-- Dataset content --
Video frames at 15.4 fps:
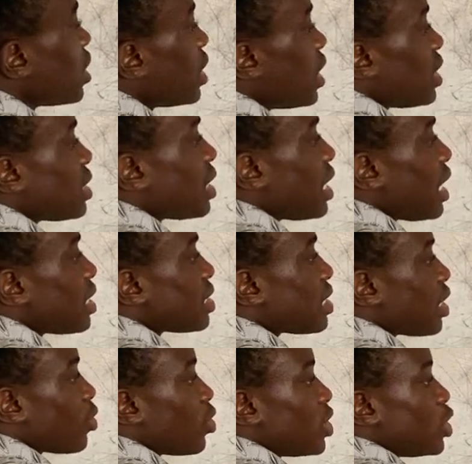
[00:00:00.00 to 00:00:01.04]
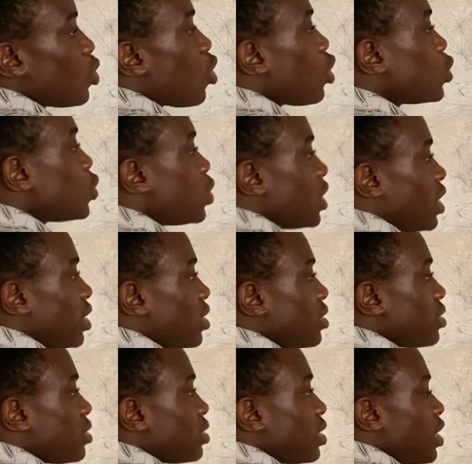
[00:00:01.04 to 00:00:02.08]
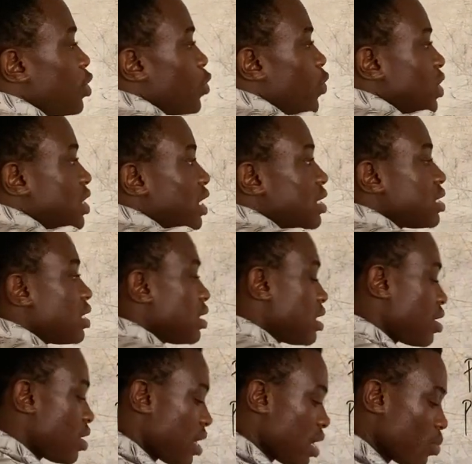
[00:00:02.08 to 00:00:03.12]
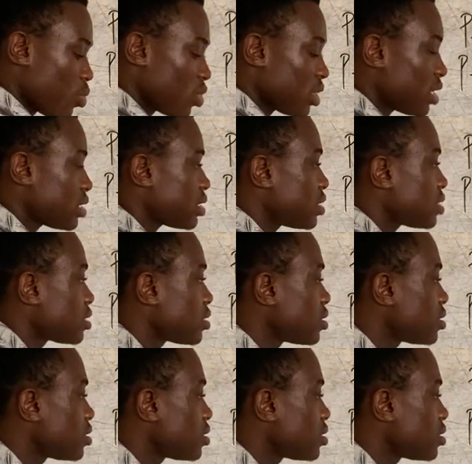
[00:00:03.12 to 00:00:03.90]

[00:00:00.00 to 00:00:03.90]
is less than or equal to A, then you reject the null hypothesis.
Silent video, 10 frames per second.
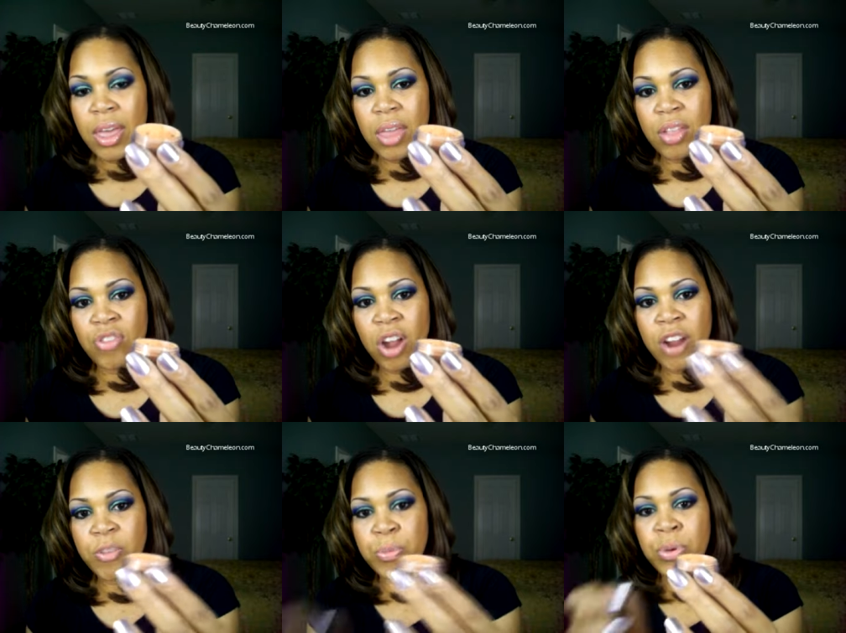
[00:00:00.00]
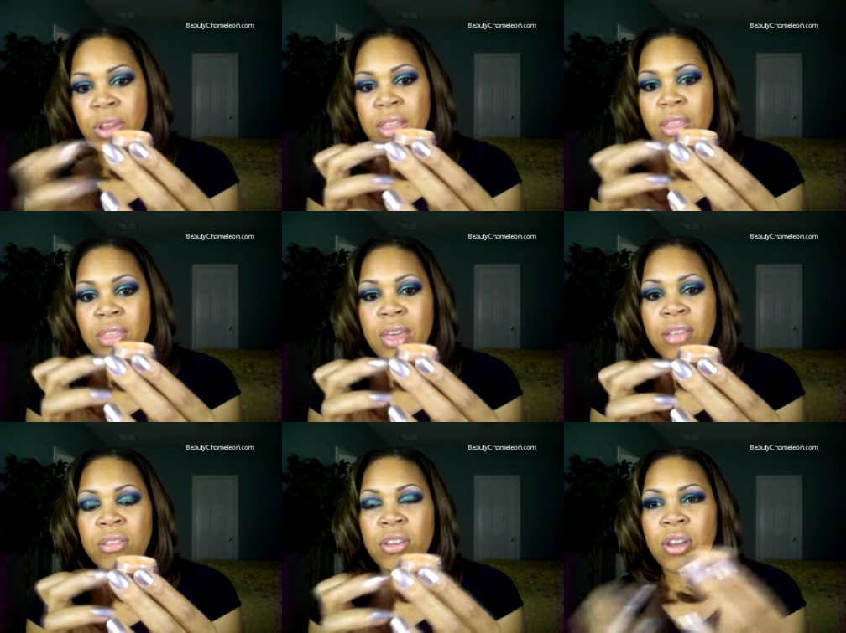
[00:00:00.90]
and the jar is pretty
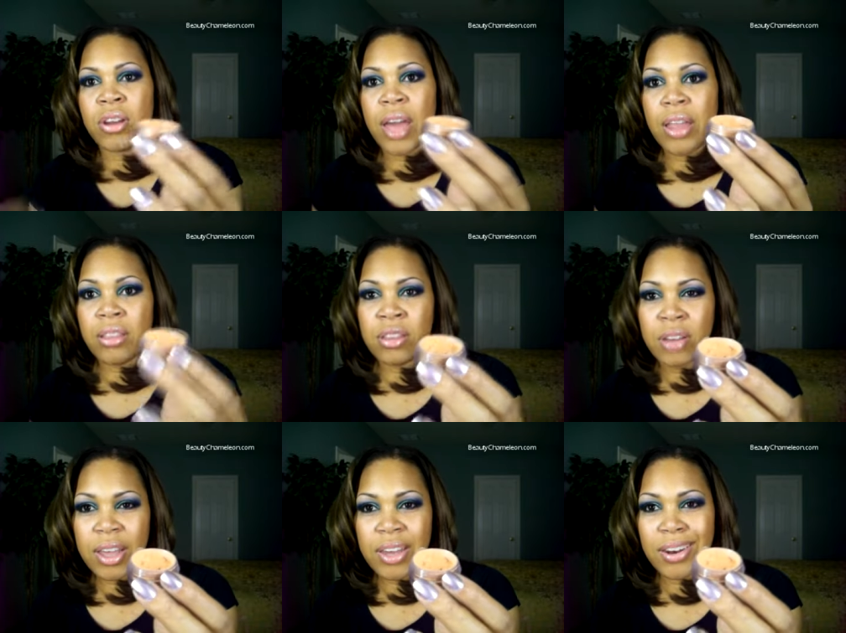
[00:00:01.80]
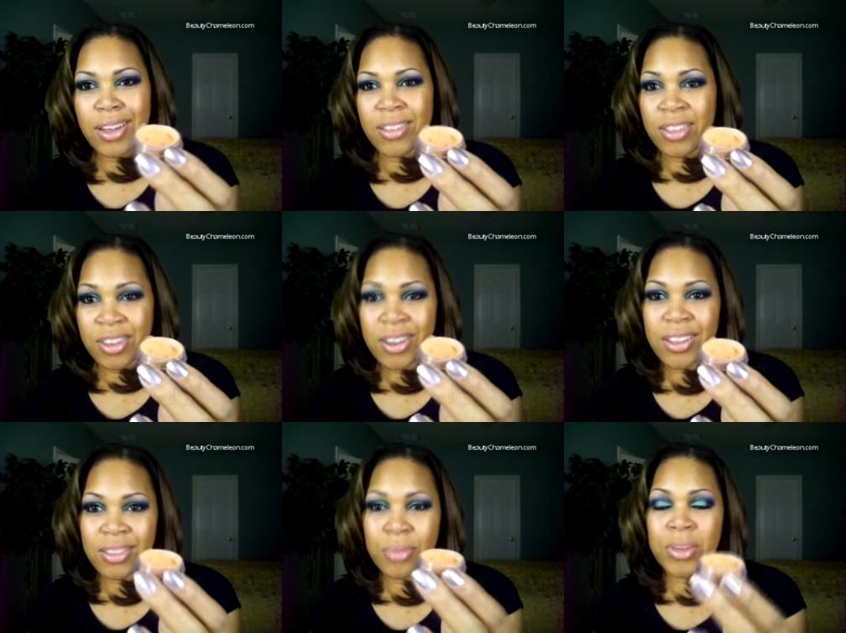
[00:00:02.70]
thick, so you're not you're not getting a, you're
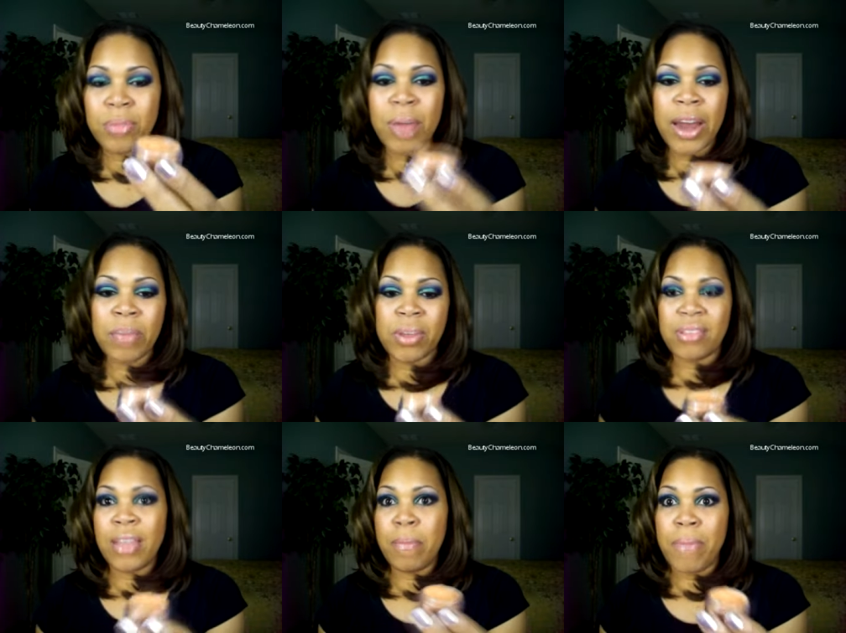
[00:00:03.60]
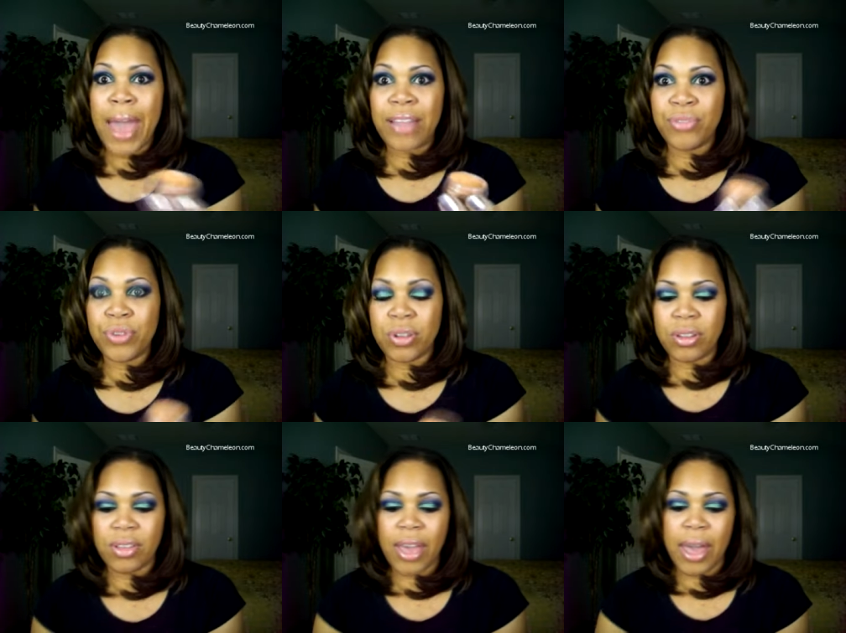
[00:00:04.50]
getting some good product, but it's not packed full,
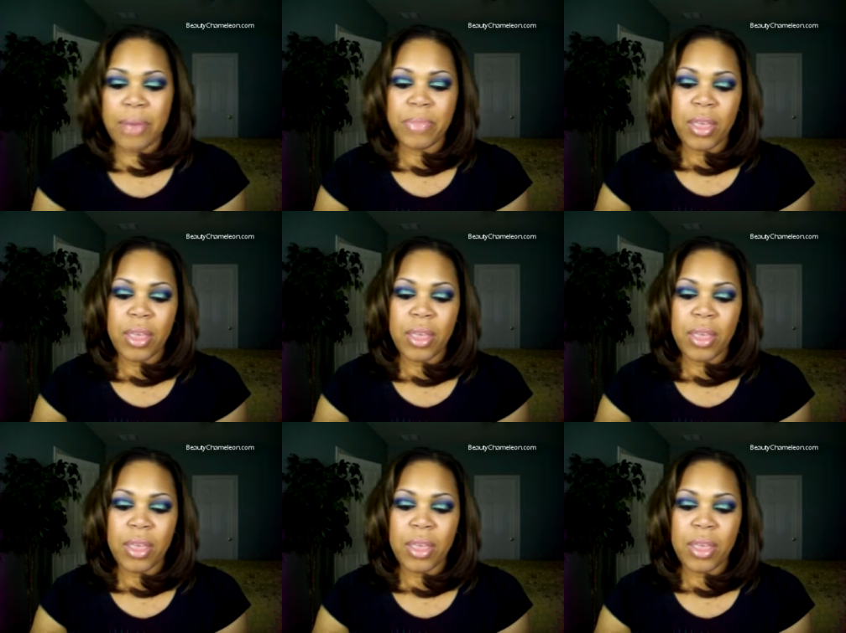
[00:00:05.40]
okay?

-- What to produce --
Output the records exactly, please. The pictures are not part of the copy.

-- Answer to this exercise --
Video frames at 15.4 fps:
[00:00:00.00 to 00:00:01.04]
[00:00:01.04 to 00:00:02.08]
[00:00:02.08 to 00:00:03.12]
[00:00:03.12 to 00:00:03.90]

[00:00:00.00 to 00:00:03.90]
is less than or equal to A, then you reject the null hypothesis.
Silent video, 10 frames per second.
[00:00:00.00]
[00:00:00.90]
and the jar is pretty
[00:00:01.80]
[00:00:02.70]
thick, so you're not you're not getting a, you're
[00:00:03.60]
[00:00:04.50]
getting some good product, but it's not packed full,
[00:00:05.40]
okay?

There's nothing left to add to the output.